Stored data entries
== Segment start ==
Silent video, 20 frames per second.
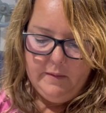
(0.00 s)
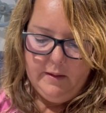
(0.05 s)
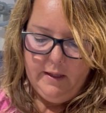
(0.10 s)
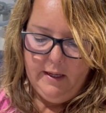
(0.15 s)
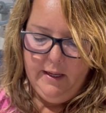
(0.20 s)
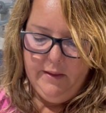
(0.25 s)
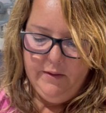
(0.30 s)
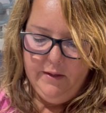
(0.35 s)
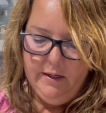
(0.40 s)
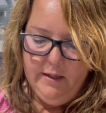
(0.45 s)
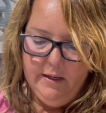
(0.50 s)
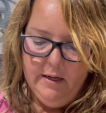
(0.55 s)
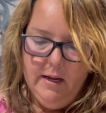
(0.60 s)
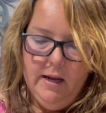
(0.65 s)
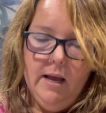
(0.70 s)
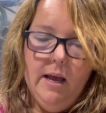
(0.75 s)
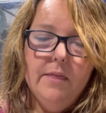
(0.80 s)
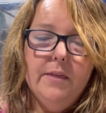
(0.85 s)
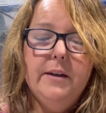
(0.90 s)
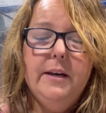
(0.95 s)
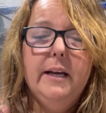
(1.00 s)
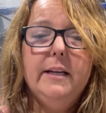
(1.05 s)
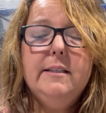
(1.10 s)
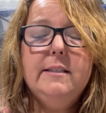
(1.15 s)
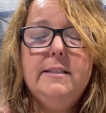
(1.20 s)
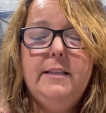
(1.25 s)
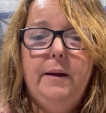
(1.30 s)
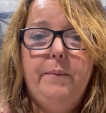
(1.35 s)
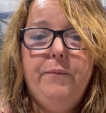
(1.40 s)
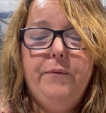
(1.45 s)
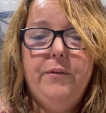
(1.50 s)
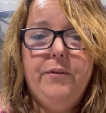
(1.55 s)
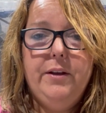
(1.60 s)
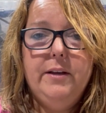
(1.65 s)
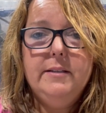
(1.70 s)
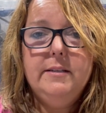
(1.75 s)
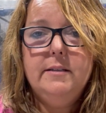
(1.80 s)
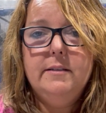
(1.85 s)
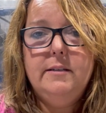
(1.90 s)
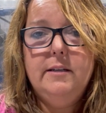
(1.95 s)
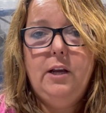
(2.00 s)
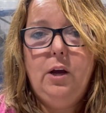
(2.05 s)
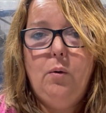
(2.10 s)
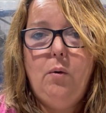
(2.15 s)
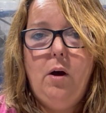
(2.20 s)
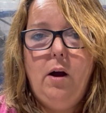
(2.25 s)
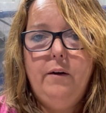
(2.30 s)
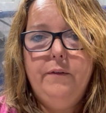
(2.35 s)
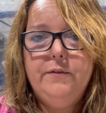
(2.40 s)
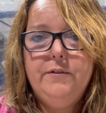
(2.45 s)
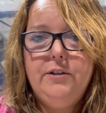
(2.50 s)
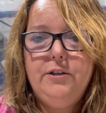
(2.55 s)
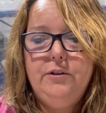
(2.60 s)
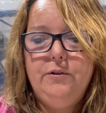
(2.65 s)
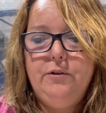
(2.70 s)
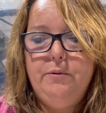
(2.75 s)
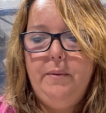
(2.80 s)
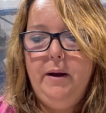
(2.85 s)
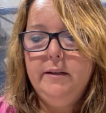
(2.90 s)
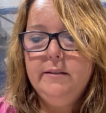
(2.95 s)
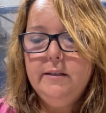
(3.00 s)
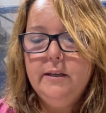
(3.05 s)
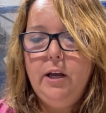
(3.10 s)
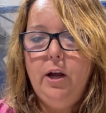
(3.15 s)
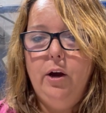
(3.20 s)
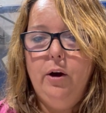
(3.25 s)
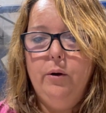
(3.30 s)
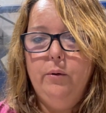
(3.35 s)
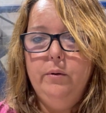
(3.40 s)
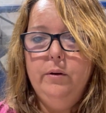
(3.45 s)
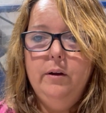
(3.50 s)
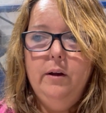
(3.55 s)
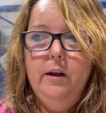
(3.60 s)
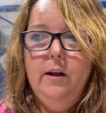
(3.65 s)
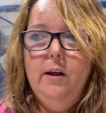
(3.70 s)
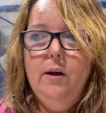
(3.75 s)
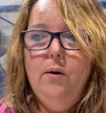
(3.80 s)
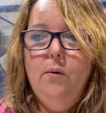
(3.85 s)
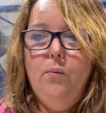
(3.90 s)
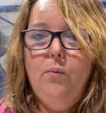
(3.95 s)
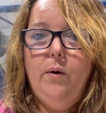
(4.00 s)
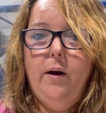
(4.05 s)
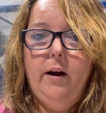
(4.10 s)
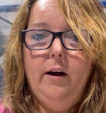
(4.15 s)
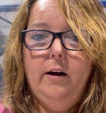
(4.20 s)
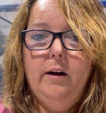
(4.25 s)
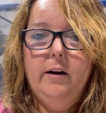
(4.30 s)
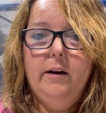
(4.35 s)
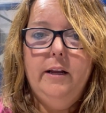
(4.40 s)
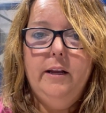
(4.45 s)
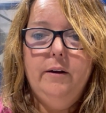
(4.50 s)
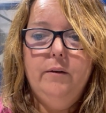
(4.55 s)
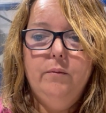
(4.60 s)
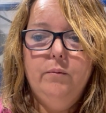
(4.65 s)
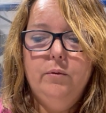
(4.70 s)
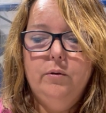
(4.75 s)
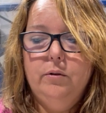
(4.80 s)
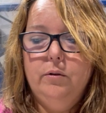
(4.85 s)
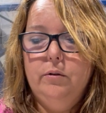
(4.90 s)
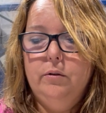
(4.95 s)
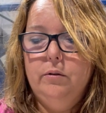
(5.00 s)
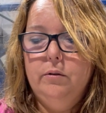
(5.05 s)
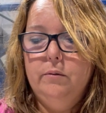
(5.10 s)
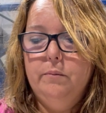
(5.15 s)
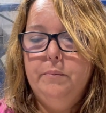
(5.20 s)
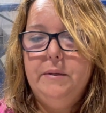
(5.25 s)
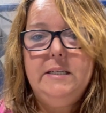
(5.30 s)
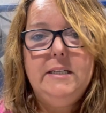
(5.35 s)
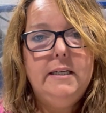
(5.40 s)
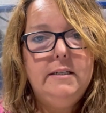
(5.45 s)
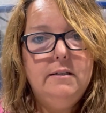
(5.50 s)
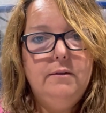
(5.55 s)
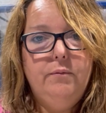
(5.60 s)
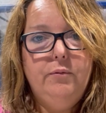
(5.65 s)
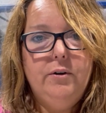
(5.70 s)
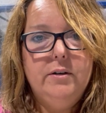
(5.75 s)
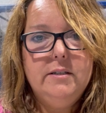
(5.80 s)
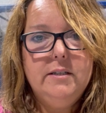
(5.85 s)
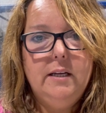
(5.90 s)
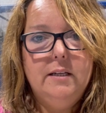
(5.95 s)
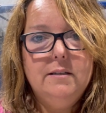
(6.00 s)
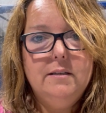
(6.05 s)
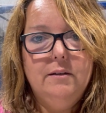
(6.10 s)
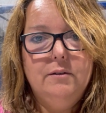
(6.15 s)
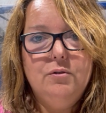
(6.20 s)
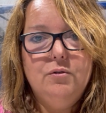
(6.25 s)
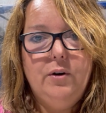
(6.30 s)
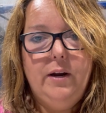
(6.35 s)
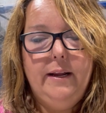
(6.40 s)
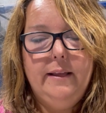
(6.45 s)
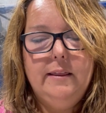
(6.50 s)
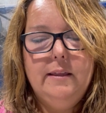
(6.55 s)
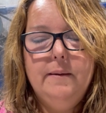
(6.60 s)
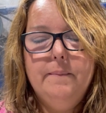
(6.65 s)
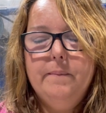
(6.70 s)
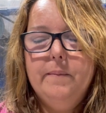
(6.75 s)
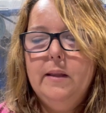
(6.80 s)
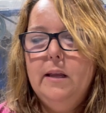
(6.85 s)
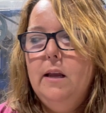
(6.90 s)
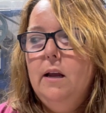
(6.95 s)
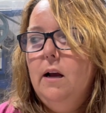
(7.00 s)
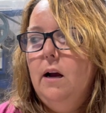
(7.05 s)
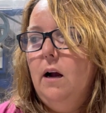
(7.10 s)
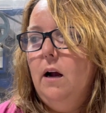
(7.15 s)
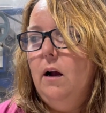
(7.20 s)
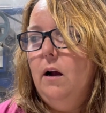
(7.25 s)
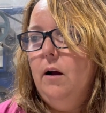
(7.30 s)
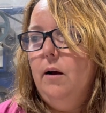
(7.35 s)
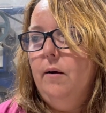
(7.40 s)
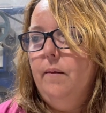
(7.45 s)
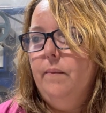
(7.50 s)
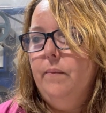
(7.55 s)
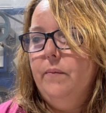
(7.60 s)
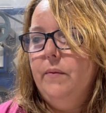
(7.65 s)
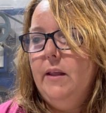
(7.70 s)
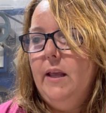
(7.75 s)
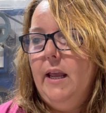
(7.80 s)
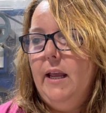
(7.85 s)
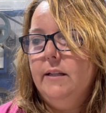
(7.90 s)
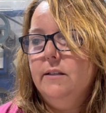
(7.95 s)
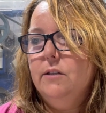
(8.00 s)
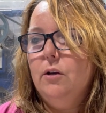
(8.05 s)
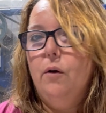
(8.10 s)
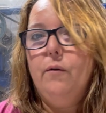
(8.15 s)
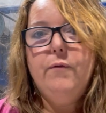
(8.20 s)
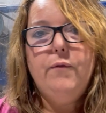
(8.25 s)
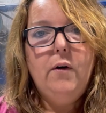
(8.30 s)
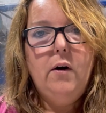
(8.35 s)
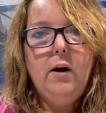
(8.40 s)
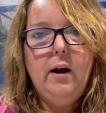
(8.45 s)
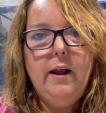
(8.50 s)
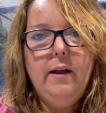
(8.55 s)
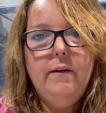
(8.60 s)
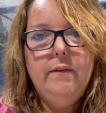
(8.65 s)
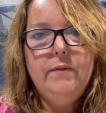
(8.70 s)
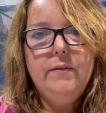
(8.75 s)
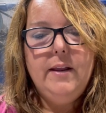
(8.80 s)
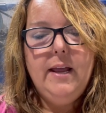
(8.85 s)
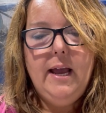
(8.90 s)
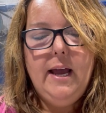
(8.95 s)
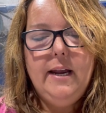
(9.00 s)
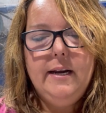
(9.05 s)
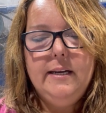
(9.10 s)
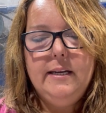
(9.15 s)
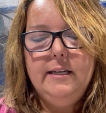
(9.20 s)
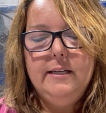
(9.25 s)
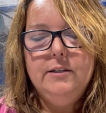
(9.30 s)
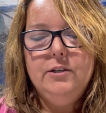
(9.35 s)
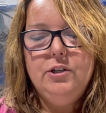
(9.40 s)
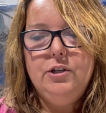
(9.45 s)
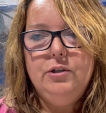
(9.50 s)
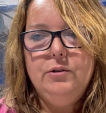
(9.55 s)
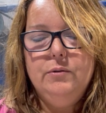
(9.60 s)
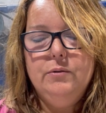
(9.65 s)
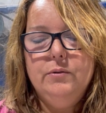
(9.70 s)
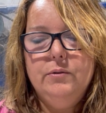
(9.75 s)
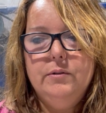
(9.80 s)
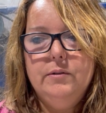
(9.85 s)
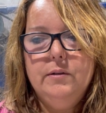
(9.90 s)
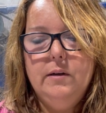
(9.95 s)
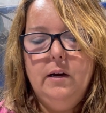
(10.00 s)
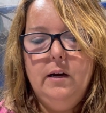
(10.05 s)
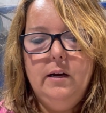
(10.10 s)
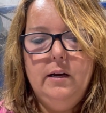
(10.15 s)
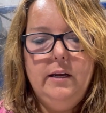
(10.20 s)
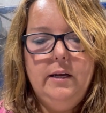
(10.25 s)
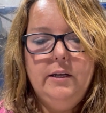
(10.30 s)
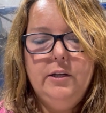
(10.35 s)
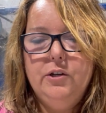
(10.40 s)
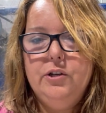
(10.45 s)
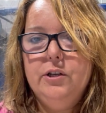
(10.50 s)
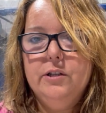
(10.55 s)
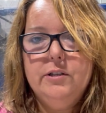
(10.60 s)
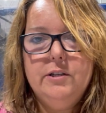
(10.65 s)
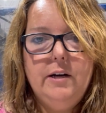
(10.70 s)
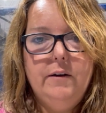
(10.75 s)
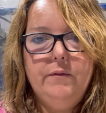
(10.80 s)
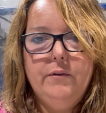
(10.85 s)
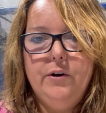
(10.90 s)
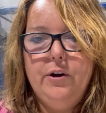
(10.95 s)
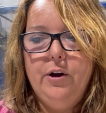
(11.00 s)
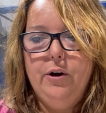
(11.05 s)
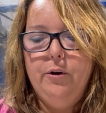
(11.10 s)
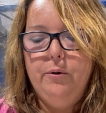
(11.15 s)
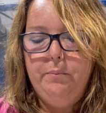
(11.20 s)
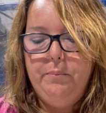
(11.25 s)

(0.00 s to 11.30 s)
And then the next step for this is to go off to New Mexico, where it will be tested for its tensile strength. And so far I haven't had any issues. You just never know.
== Segment end ==
> How to complete this task: Print each entry above verbatim, pictures left out.

> Response for this exercise:
Silent video, 20 frames per second.
(0.00 s)
(0.05 s)
(0.10 s)
(0.15 s)
(0.20 s)
(0.25 s)
(0.30 s)
(0.35 s)
(0.40 s)
(0.45 s)
(0.50 s)
(0.55 s)
(0.60 s)
(0.65 s)
(0.70 s)
(0.75 s)
(0.80 s)
(0.85 s)
(0.90 s)
(0.95 s)
(1.00 s)
(1.05 s)
(1.10 s)
(1.15 s)
(1.20 s)
(1.25 s)
(1.30 s)
(1.35 s)
(1.40 s)
(1.45 s)
(1.50 s)
(1.55 s)
(1.60 s)
(1.65 s)
(1.70 s)
(1.75 s)
(1.80 s)
(1.85 s)
(1.90 s)
(1.95 s)
(2.00 s)
(2.05 s)
(2.10 s)
(2.15 s)
(2.20 s)
(2.25 s)
(2.30 s)
(2.35 s)
(2.40 s)
(2.45 s)
(2.50 s)
(2.55 s)
(2.60 s)
(2.65 s)
(2.70 s)
(2.75 s)
(2.80 s)
(2.85 s)
(2.90 s)
(2.95 s)
(3.00 s)
(3.05 s)
(3.10 s)
(3.15 s)
(3.20 s)
(3.25 s)
(3.30 s)
(3.35 s)
(3.40 s)
(3.45 s)
(3.50 s)
(3.55 s)
(3.60 s)
(3.65 s)
(3.70 s)
(3.75 s)
(3.80 s)
(3.85 s)
(3.90 s)
(3.95 s)
(4.00 s)
(4.05 s)
(4.10 s)
(4.15 s)
(4.20 s)
(4.25 s)
(4.30 s)
(4.35 s)
(4.40 s)
(4.45 s)
(4.50 s)
(4.55 s)
(4.60 s)
(4.65 s)
(4.70 s)
(4.75 s)
(4.80 s)
(4.85 s)
(4.90 s)
(4.95 s)
(5.00 s)
(5.05 s)
(5.10 s)
(5.15 s)
(5.20 s)
(5.25 s)
(5.30 s)
(5.35 s)
(5.40 s)
(5.45 s)
(5.50 s)
(5.55 s)
(5.60 s)
(5.65 s)
(5.70 s)
(5.75 s)
(5.80 s)
(5.85 s)
(5.90 s)
(5.95 s)
(6.00 s)
(6.05 s)
(6.10 s)
(6.15 s)
(6.20 s)
(6.25 s)
(6.30 s)
(6.35 s)
(6.40 s)
(6.45 s)
(6.50 s)
(6.55 s)
(6.60 s)
(6.65 s)
(6.70 s)
(6.75 s)
(6.80 s)
(6.85 s)
(6.90 s)
(6.95 s)
(7.00 s)
(7.05 s)
(7.10 s)
(7.15 s)
(7.20 s)
(7.25 s)
(7.30 s)
(7.35 s)
(7.40 s)
(7.45 s)
(7.50 s)
(7.55 s)
(7.60 s)
(7.65 s)
(7.70 s)
(7.75 s)
(7.80 s)
(7.85 s)
(7.90 s)
(7.95 s)
(8.00 s)
(8.05 s)
(8.10 s)
(8.15 s)
(8.20 s)
(8.25 s)
(8.30 s)
(8.35 s)
(8.40 s)
(8.45 s)
(8.50 s)
(8.55 s)
(8.60 s)
(8.65 s)
(8.70 s)
(8.75 s)
(8.80 s)
(8.85 s)
(8.90 s)
(8.95 s)
(9.00 s)
(9.05 s)
(9.10 s)
(9.15 s)
(9.20 s)
(9.25 s)
(9.30 s)
(9.35 s)
(9.40 s)
(9.45 s)
(9.50 s)
(9.55 s)
(9.60 s)
(9.65 s)
(9.70 s)
(9.75 s)
(9.80 s)
(9.85 s)
(9.90 s)
(9.95 s)
(10.00 s)
(10.05 s)
(10.10 s)
(10.15 s)
(10.20 s)
(10.25 s)
(10.30 s)
(10.35 s)
(10.40 s)
(10.45 s)
(10.50 s)
(10.55 s)
(10.60 s)
(10.65 s)
(10.70 s)
(10.75 s)
(10.80 s)
(10.85 s)
(10.90 s)
(10.95 s)
(11.00 s)
(11.05 s)
(11.10 s)
(11.15 s)
(11.20 s)
(11.25 s)

(0.00 s to 11.30 s)
And then the next step for this is to go off to New Mexico, where it will be tested for its tensile strength. And so far I haven't had any issues. You just never know.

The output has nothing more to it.